The benchmark Shanghai Composite Index has rallied 20.3 percent since Aug 26, the bottom of the summer selloff. Such surge signals a bull market where by definition stocks rise 20 percent from a recent low.
The Shanghai gauge climbed 1.8 percent to close at 3,522.82 on Thursday, bringing its year-to-date gains to 8.9 percent.
The outstanding balance of margin debts at the Shanghai Stock Exchange rose to a two-month high of 648.76 billion yuan ($102.1 billion) as of Thursday, according to the bourse data, but are still down 54 percent from its 1.4 trillion yuan peak in June when the Shanghai index touched on 5178.19.
Investors have gradually returned to the market since the rout, said the newspaper, as trading volumes have rebounded to the highest level since mid-August.
The Shenzhen Composite Index and ChiNext Index, which tracks China's NASDAQ-style board of growth enterprises, have surged 32 percent and 43 percent respectively from their recent lows on Sept 15.
The rebound came as the government launched a spate of policies to prop up the economy and restore market faith. Among which, China cut benchmark interest rates for a sixth time in a year on Oct 23 and unveiled its five-year plan ending 2020.
The country will have to keep its economy growing at no less than 6.5 percent over the next five years to realize the goal of doubling 2010 gross domestic product and per capita income by 2020, President Xi Jinping said, according to Xinhua.
Financial and technology stocks fueled the latest gains after central bank governor Zhou Xiaochuan was reported to have said that China would launch a trading link connecting bourses in Shenzhen and Hong Kong within the year. Brokerages including Huatai Securities and Everbright Securities rallied by the daily limit of 10 percent over the past two days.

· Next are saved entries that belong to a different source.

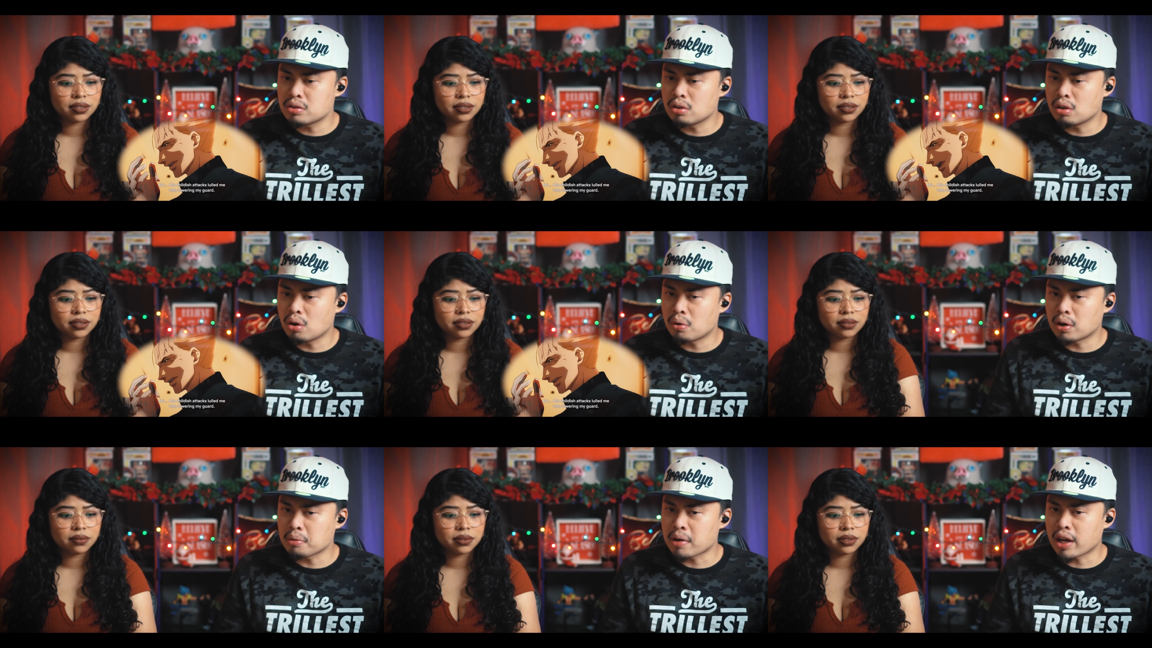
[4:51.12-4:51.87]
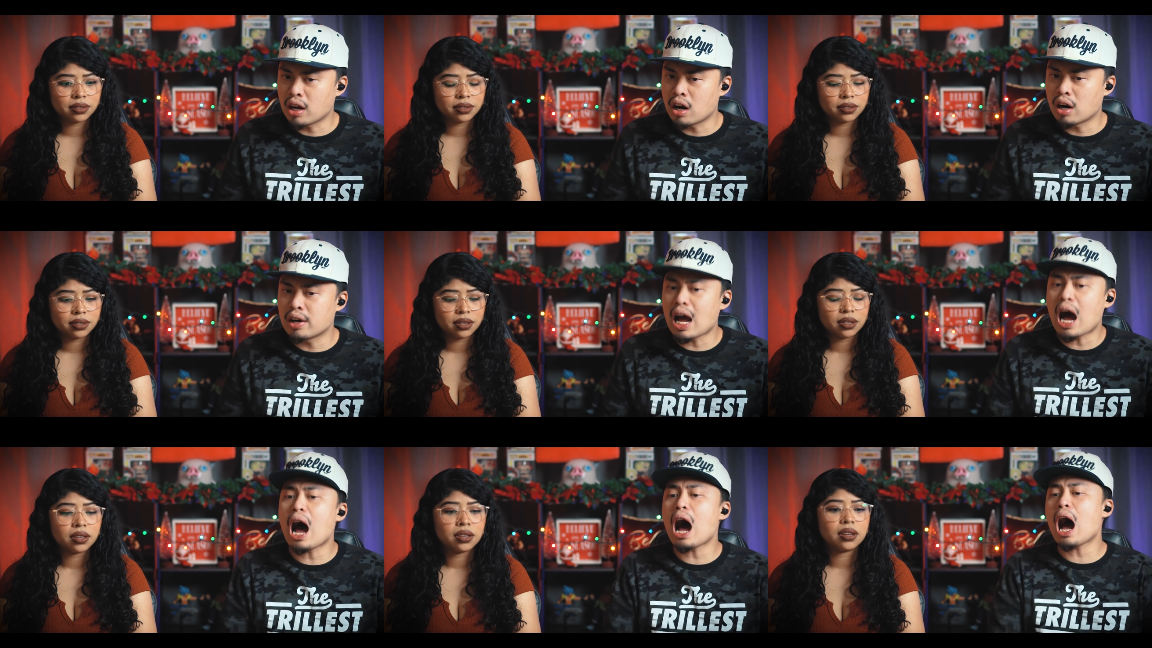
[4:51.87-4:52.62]
Speaker 1: into lowering my
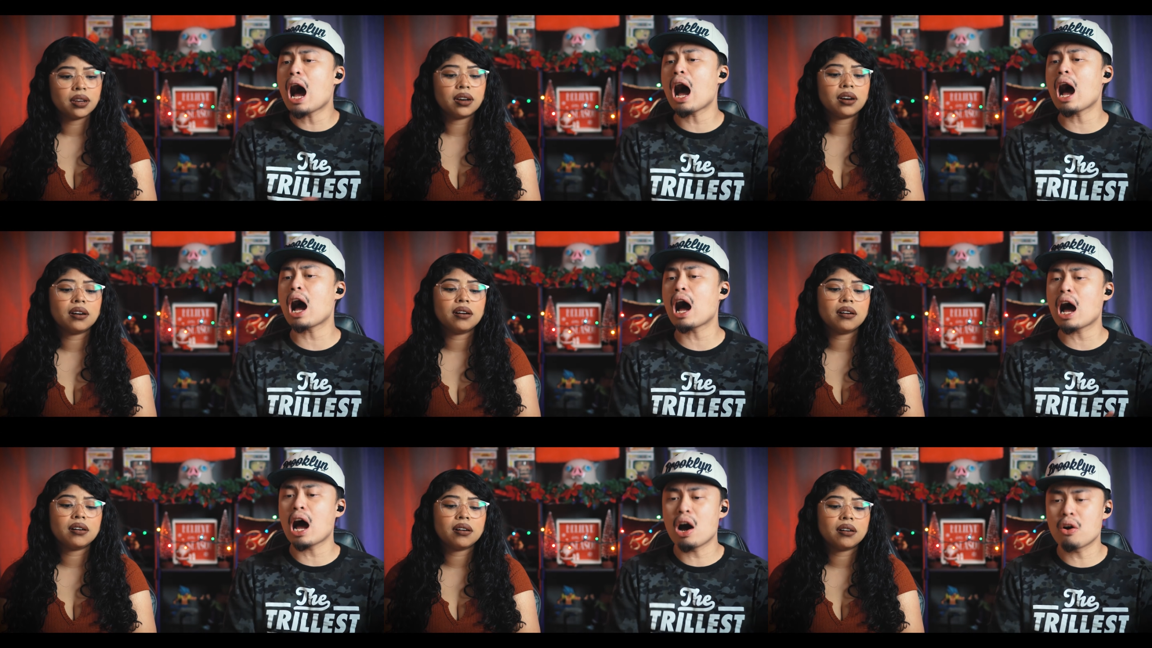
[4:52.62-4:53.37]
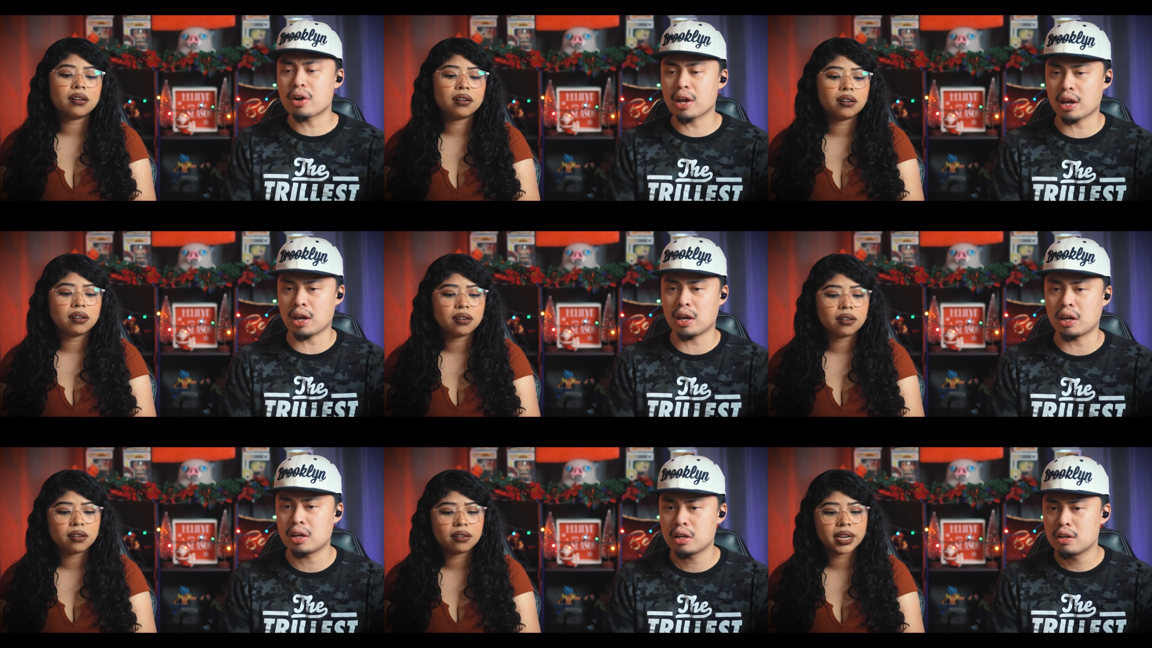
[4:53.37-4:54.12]
guard. Ah,
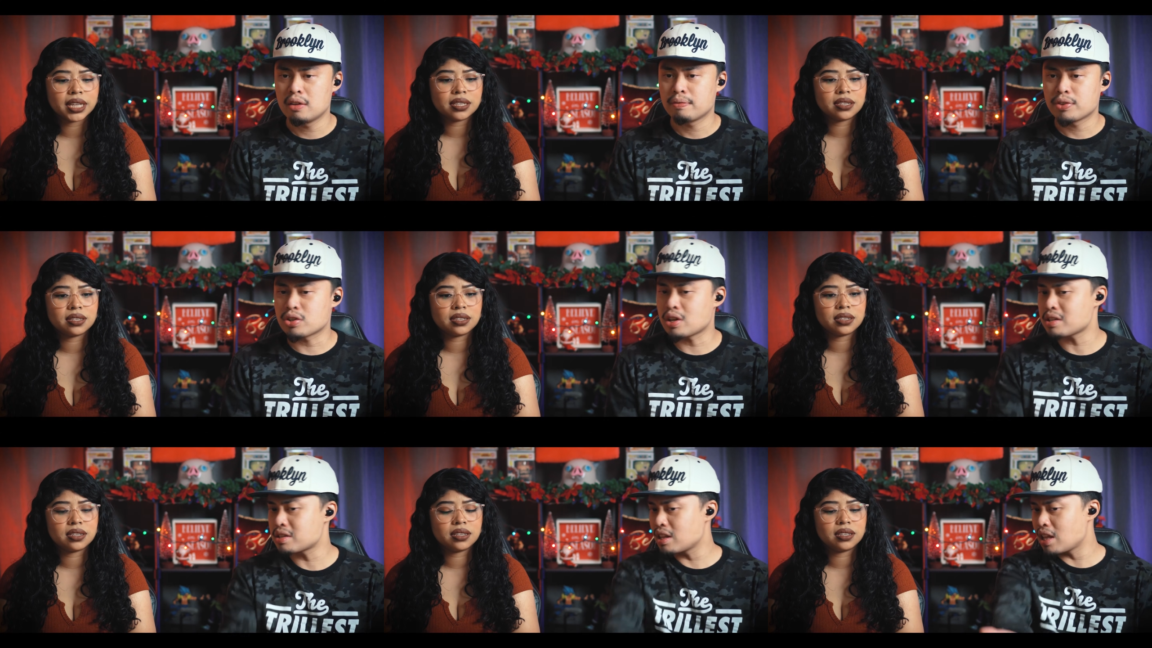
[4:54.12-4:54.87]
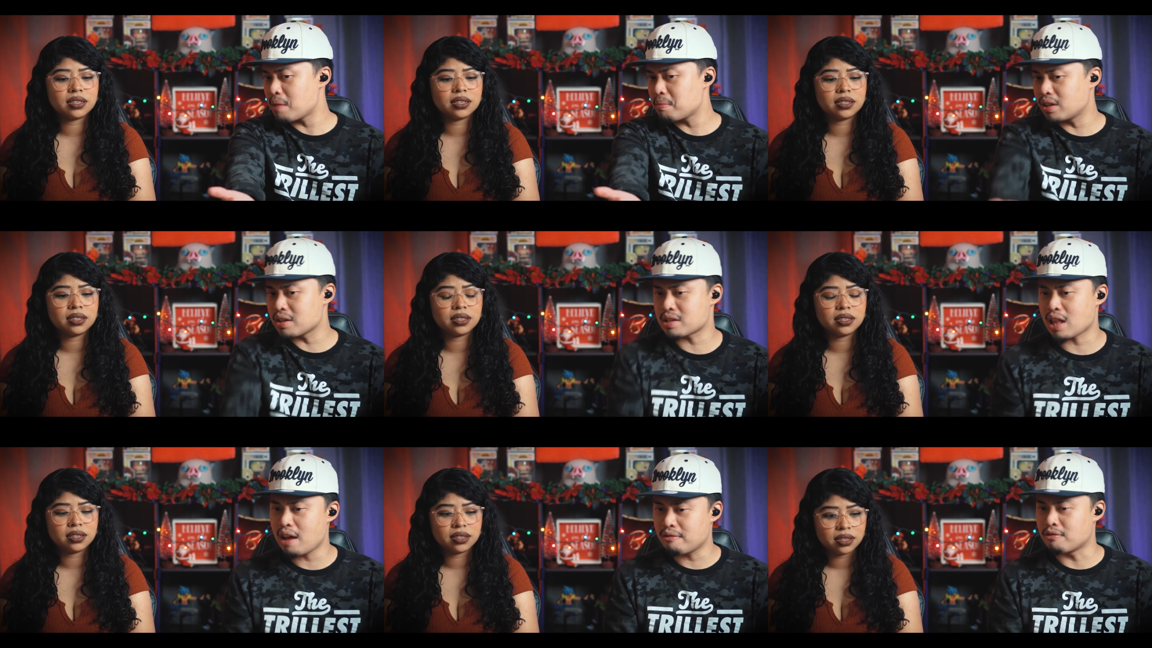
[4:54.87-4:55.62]
okay. Oh, so that's the name of the
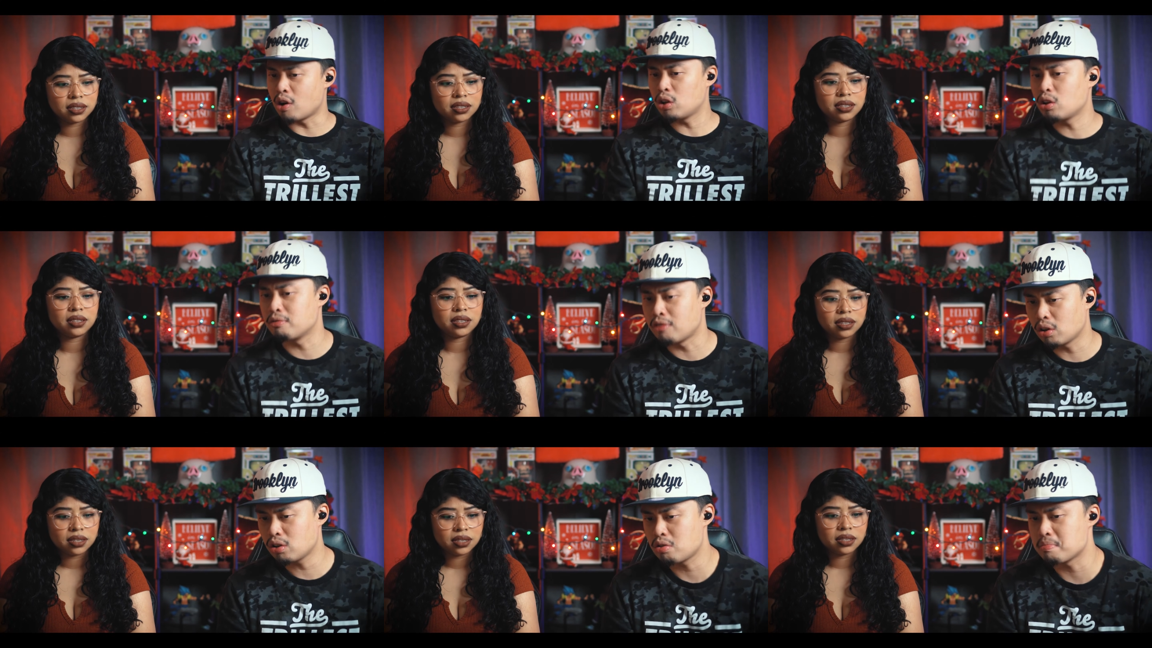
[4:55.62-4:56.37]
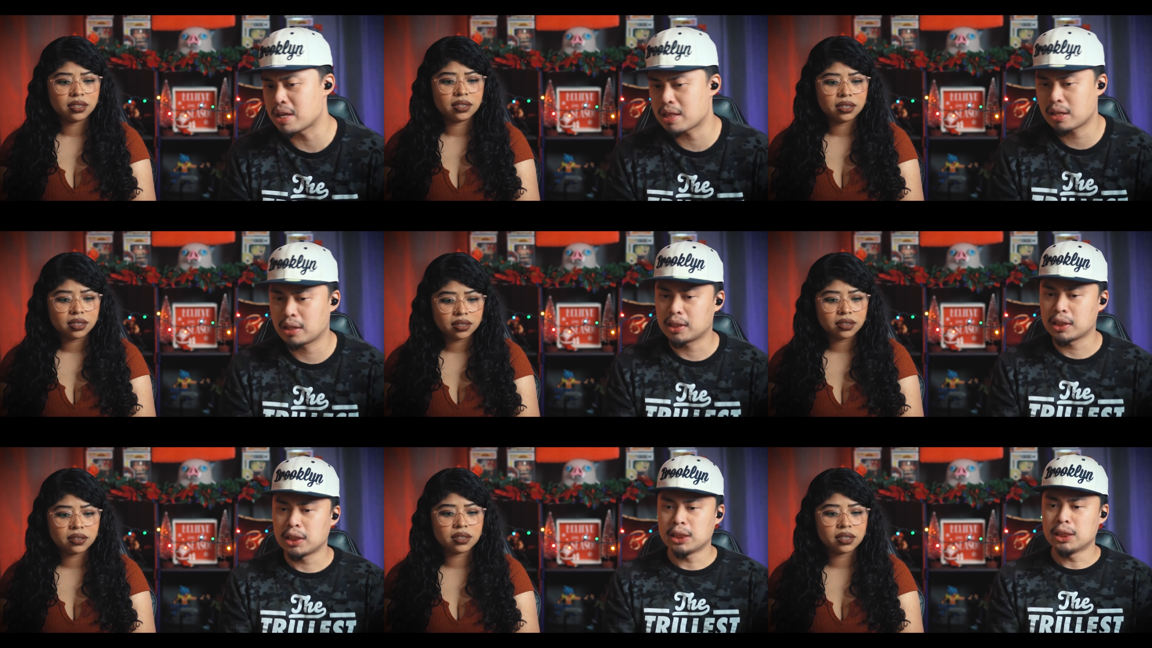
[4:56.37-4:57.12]
slime, Vol- Volumen.
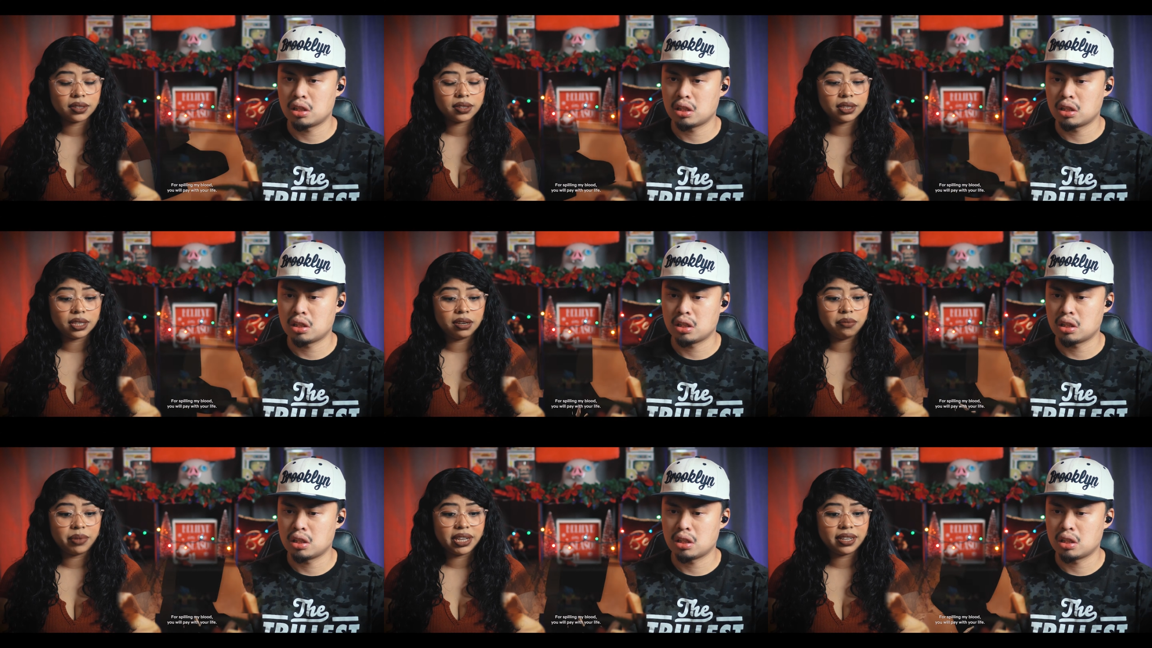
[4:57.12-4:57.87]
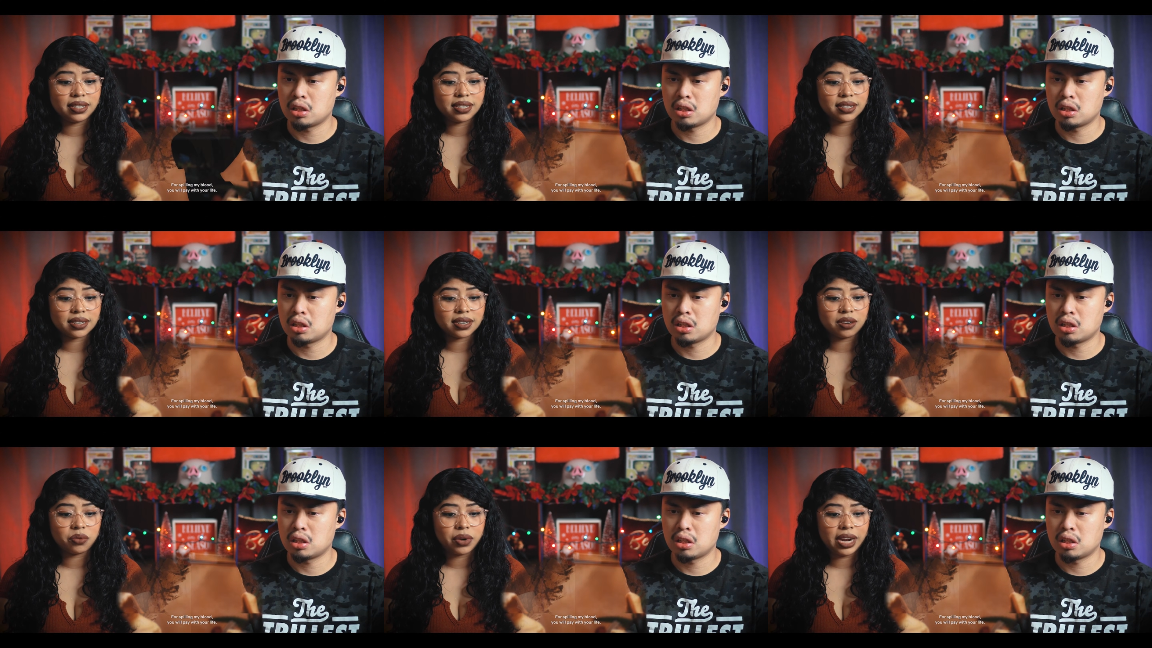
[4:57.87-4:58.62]
Speaker 2: Okay. Oh man, he's
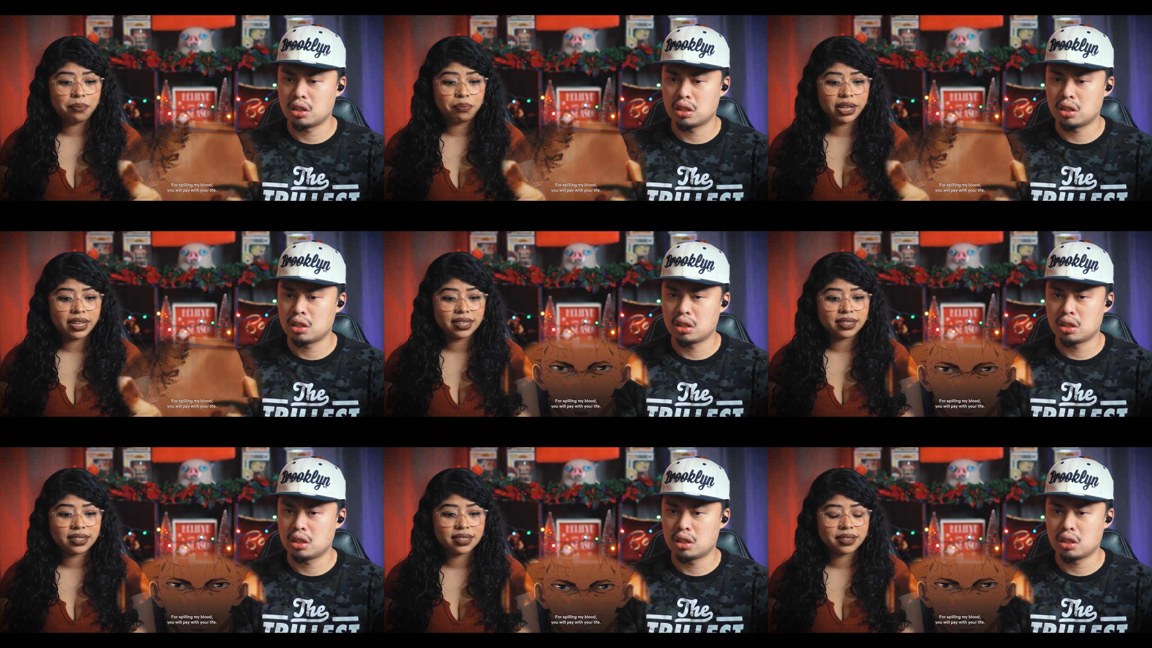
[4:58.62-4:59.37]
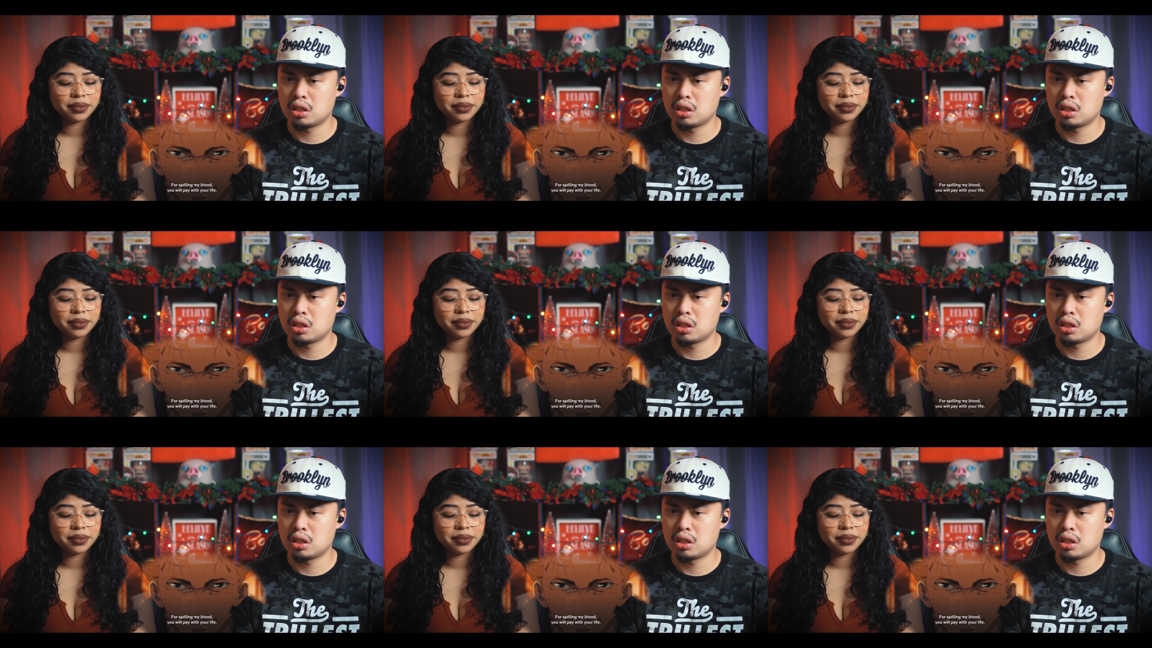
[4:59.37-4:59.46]
gonna go rampage.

The Chinese government has likely spent hundreds of billions of yuan buying shares to stabilize the market since it announced state intervention in early July, said the Journal citing consensus estimate, adding that authorities have held on to stocks since then, if not adding more to their portfolio.
Despite the gains, some investors remain skeptical as lessons were learnt from the rout, while for others, confidence that the government will not soon sell its holdings has encouraged more buying, reported the newspaper.